> **SUPPLIED DATA**:
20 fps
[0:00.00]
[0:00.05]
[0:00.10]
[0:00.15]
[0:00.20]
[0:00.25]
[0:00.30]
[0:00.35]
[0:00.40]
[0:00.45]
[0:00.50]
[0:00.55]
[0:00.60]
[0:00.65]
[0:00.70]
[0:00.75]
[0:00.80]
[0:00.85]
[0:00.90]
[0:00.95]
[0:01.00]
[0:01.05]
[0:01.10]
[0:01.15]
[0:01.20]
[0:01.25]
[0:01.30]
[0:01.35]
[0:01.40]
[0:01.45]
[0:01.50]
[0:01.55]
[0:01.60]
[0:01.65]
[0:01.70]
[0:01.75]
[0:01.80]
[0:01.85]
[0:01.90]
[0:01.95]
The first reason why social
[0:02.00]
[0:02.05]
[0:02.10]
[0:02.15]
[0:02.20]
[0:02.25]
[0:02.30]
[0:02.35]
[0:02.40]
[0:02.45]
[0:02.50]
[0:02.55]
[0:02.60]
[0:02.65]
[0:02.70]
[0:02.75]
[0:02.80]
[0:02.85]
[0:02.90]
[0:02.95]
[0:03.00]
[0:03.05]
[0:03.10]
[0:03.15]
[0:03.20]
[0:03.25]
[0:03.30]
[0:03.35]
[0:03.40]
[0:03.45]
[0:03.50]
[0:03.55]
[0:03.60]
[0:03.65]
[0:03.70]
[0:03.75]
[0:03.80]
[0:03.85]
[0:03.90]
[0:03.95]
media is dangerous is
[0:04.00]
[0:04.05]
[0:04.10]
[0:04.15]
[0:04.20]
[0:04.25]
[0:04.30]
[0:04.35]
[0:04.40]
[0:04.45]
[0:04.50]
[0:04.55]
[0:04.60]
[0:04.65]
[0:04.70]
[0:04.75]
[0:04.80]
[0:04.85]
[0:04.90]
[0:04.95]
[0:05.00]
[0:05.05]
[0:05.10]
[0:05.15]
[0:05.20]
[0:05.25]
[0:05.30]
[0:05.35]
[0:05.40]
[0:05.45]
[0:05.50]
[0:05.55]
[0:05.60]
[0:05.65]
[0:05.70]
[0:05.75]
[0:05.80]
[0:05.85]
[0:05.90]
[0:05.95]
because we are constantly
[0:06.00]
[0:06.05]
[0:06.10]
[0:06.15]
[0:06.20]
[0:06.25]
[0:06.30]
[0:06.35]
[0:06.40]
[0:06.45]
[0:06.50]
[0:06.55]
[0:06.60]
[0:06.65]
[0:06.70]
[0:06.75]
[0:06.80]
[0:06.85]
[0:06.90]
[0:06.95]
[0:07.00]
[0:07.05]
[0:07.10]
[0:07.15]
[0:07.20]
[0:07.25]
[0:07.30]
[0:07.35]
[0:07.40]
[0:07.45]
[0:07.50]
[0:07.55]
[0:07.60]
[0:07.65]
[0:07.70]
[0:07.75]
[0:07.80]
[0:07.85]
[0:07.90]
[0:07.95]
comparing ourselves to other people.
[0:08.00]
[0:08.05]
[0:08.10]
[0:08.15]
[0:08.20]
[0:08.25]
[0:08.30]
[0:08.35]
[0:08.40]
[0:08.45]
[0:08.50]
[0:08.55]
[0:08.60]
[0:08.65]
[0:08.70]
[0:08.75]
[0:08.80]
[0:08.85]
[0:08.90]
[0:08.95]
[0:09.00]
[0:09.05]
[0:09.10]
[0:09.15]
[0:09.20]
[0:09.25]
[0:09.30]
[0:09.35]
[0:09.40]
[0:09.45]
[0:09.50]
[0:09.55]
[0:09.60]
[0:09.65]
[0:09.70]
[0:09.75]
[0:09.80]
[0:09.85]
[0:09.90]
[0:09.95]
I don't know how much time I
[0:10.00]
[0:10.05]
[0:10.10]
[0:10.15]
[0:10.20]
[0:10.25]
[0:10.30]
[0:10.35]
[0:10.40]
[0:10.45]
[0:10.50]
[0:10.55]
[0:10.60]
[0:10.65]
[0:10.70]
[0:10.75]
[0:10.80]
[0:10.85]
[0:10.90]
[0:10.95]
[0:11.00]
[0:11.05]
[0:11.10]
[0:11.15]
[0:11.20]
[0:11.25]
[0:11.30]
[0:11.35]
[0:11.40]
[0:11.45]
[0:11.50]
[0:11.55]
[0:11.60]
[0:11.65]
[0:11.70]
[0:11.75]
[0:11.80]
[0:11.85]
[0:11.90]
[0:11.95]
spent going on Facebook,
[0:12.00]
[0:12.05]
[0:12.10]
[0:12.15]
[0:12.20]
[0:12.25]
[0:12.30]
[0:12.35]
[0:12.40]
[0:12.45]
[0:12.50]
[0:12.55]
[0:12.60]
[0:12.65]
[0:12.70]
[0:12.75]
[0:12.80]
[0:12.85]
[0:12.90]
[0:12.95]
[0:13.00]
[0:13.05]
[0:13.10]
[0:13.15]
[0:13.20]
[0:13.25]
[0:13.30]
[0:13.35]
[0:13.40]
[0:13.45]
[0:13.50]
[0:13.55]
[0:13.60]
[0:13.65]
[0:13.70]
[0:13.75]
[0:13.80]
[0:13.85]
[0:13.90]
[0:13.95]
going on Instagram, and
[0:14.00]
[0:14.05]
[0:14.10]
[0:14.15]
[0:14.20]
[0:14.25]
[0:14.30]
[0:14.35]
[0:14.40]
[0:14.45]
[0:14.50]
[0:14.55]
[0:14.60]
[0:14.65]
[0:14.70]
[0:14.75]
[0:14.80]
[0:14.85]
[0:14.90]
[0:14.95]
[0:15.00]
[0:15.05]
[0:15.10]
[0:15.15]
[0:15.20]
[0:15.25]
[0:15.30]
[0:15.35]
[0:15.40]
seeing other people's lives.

> **DESCRIPTION OF THE TASK**: Copy every entry above word for word.

> **SOLUTION FOR THIS EXERCISE**:
20 fps
[0:00.00]
[0:00.05]
[0:00.10]
[0:00.15]
[0:00.20]
[0:00.25]
[0:00.30]
[0:00.35]
[0:00.40]
[0:00.45]
[0:00.50]
[0:00.55]
[0:00.60]
[0:00.65]
[0:00.70]
[0:00.75]
[0:00.80]
[0:00.85]
[0:00.90]
[0:00.95]
[0:01.00]
[0:01.05]
[0:01.10]
[0:01.15]
[0:01.20]
[0:01.25]
[0:01.30]
[0:01.35]
[0:01.40]
[0:01.45]
[0:01.50]
[0:01.55]
[0:01.60]
[0:01.65]
[0:01.70]
[0:01.75]
[0:01.80]
[0:01.85]
[0:01.90]
[0:01.95]
The first reason why social
[0:02.00]
[0:02.05]
[0:02.10]
[0:02.15]
[0:02.20]
[0:02.25]
[0:02.30]
[0:02.35]
[0:02.40]
[0:02.45]
[0:02.50]
[0:02.55]
[0:02.60]
[0:02.65]
[0:02.70]
[0:02.75]
[0:02.80]
[0:02.85]
[0:02.90]
[0:02.95]
[0:03.00]
[0:03.05]
[0:03.10]
[0:03.15]
[0:03.20]
[0:03.25]
[0:03.30]
[0:03.35]
[0:03.40]
[0:03.45]
[0:03.50]
[0:03.55]
[0:03.60]
[0:03.65]
[0:03.70]
[0:03.75]
[0:03.80]
[0:03.85]
[0:03.90]
[0:03.95]
media is dangerous is
[0:04.00]
[0:04.05]
[0:04.10]
[0:04.15]
[0:04.20]
[0:04.25]
[0:04.30]
[0:04.35]
[0:04.40]
[0:04.45]
[0:04.50]
[0:04.55]
[0:04.60]
[0:04.65]
[0:04.70]
[0:04.75]
[0:04.80]
[0:04.85]
[0:04.90]
[0:04.95]
[0:05.00]
[0:05.05]
[0:05.10]
[0:05.15]
[0:05.20]
[0:05.25]
[0:05.30]
[0:05.35]
[0:05.40]
[0:05.45]
[0:05.50]
[0:05.55]
[0:05.60]
[0:05.65]
[0:05.70]
[0:05.75]
[0:05.80]
[0:05.85]
[0:05.90]
[0:05.95]
because we are constantly
[0:06.00]
[0:06.05]
[0:06.10]
[0:06.15]
[0:06.20]
[0:06.25]
[0:06.30]
[0:06.35]
[0:06.40]
[0:06.45]
[0:06.50]
[0:06.55]
[0:06.60]
[0:06.65]
[0:06.70]
[0:06.75]
[0:06.80]
[0:06.85]
[0:06.90]
[0:06.95]
[0:07.00]
[0:07.05]
[0:07.10]
[0:07.15]
[0:07.20]
[0:07.25]
[0:07.30]
[0:07.35]
[0:07.40]
[0:07.45]
[0:07.50]
[0:07.55]
[0:07.60]
[0:07.65]
[0:07.70]
[0:07.75]
[0:07.80]
[0:07.85]
[0:07.90]
[0:07.95]
comparing ourselves to other people.
[0:08.00]
[0:08.05]
[0:08.10]
[0:08.15]
[0:08.20]
[0:08.25]
[0:08.30]
[0:08.35]
[0:08.40]
[0:08.45]
[0:08.50]
[0:08.55]
[0:08.60]
[0:08.65]
[0:08.70]
[0:08.75]
[0:08.80]
[0:08.85]
[0:08.90]
[0:08.95]
[0:09.00]
[0:09.05]
[0:09.10]
[0:09.15]
[0:09.20]
[0:09.25]
[0:09.30]
[0:09.35]
[0:09.40]
[0:09.45]
[0:09.50]
[0:09.55]
[0:09.60]
[0:09.65]
[0:09.70]
[0:09.75]
[0:09.80]
[0:09.85]
[0:09.90]
[0:09.95]
I don't know how much time I
[0:10.00]
[0:10.05]
[0:10.10]
[0:10.15]
[0:10.20]
[0:10.25]
[0:10.30]
[0:10.35]
[0:10.40]
[0:10.45]
[0:10.50]
[0:10.55]
[0:10.60]
[0:10.65]
[0:10.70]
[0:10.75]
[0:10.80]
[0:10.85]
[0:10.90]
[0:10.95]
[0:11.00]
[0:11.05]
[0:11.10]
[0:11.15]
[0:11.20]
[0:11.25]
[0:11.30]
[0:11.35]
[0:11.40]
[0:11.45]
[0:11.50]
[0:11.55]
[0:11.60]
[0:11.65]
[0:11.70]
[0:11.75]
[0:11.80]
[0:11.85]
[0:11.90]
[0:11.95]
spent going on Facebook,
[0:12.00]
[0:12.05]
[0:12.10]
[0:12.15]
[0:12.20]
[0:12.25]
[0:12.30]
[0:12.35]
[0:12.40]
[0:12.45]
[0:12.50]
[0:12.55]
[0:12.60]
[0:12.65]
[0:12.70]
[0:12.75]
[0:12.80]
[0:12.85]
[0:12.90]
[0:12.95]
[0:13.00]
[0:13.05]
[0:13.10]
[0:13.15]
[0:13.20]
[0:13.25]
[0:13.30]
[0:13.35]
[0:13.40]
[0:13.45]
[0:13.50]
[0:13.55]
[0:13.60]
[0:13.65]
[0:13.70]
[0:13.75]
[0:13.80]
[0:13.85]
[0:13.90]
[0:13.95]
going on Instagram, and
[0:14.00]
[0:14.05]
[0:14.10]
[0:14.15]
[0:14.20]
[0:14.25]
[0:14.30]
[0:14.35]
[0:14.40]
[0:14.45]
[0:14.50]
[0:14.55]
[0:14.60]
[0:14.65]
[0:14.70]
[0:14.75]
[0:14.80]
[0:14.85]
[0:14.90]
[0:14.95]
[0:15.00]
[0:15.05]
[0:15.10]
[0:15.15]
[0:15.20]
[0:15.25]
[0:15.30]
[0:15.35]
[0:15.40]
seeing other people's lives.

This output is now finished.